What needs to be done: Your output should be the lines from the one containing "[00:22:17.89]" through the end of the listing, exact and inclusive, with no pictures.

*** Block opens ***

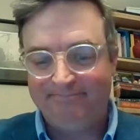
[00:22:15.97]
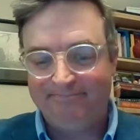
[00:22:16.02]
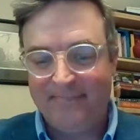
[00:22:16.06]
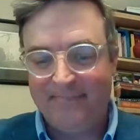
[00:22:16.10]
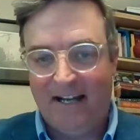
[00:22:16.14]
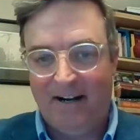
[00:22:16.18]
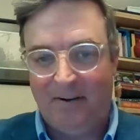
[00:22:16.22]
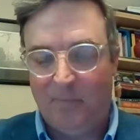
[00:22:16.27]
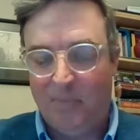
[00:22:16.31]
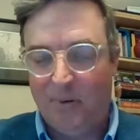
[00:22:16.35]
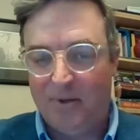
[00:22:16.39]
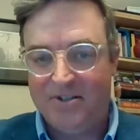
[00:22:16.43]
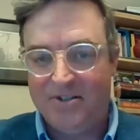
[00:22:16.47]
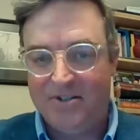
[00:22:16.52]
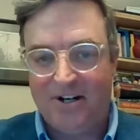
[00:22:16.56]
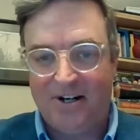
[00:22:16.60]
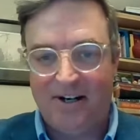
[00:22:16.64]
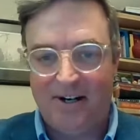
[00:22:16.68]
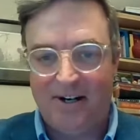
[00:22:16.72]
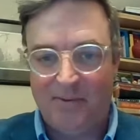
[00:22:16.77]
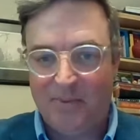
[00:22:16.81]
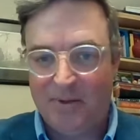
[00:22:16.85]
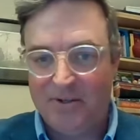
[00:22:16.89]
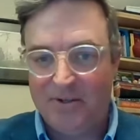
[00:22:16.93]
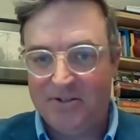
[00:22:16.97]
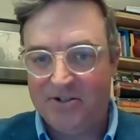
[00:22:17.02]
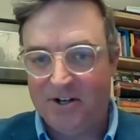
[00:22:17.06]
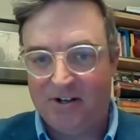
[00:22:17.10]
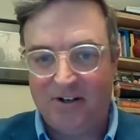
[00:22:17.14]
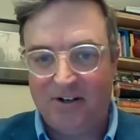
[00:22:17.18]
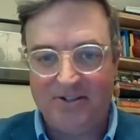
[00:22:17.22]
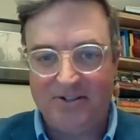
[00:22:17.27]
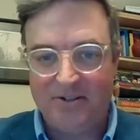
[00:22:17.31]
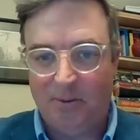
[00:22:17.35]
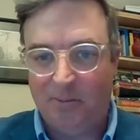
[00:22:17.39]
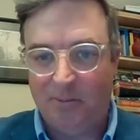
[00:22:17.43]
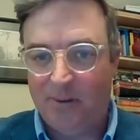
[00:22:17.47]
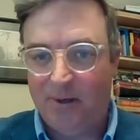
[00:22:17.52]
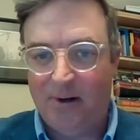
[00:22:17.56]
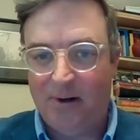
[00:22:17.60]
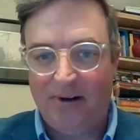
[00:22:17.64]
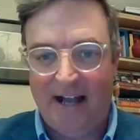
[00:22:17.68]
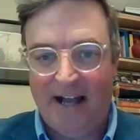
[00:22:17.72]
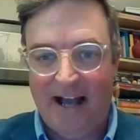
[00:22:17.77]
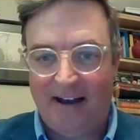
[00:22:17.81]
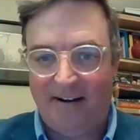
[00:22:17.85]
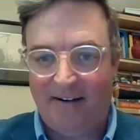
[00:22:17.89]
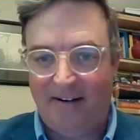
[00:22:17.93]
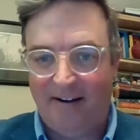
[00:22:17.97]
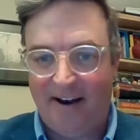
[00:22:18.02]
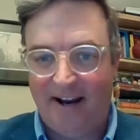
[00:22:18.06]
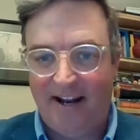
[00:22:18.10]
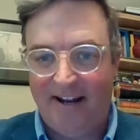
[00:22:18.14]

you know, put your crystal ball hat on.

*** Block closes ***

Exercise output:
[00:22:17.89]
[00:22:17.93]
[00:22:17.97]
[00:22:18.02]
[00:22:18.06]
[00:22:18.10]
[00:22:18.14]

you know, put your crystal ball hat on.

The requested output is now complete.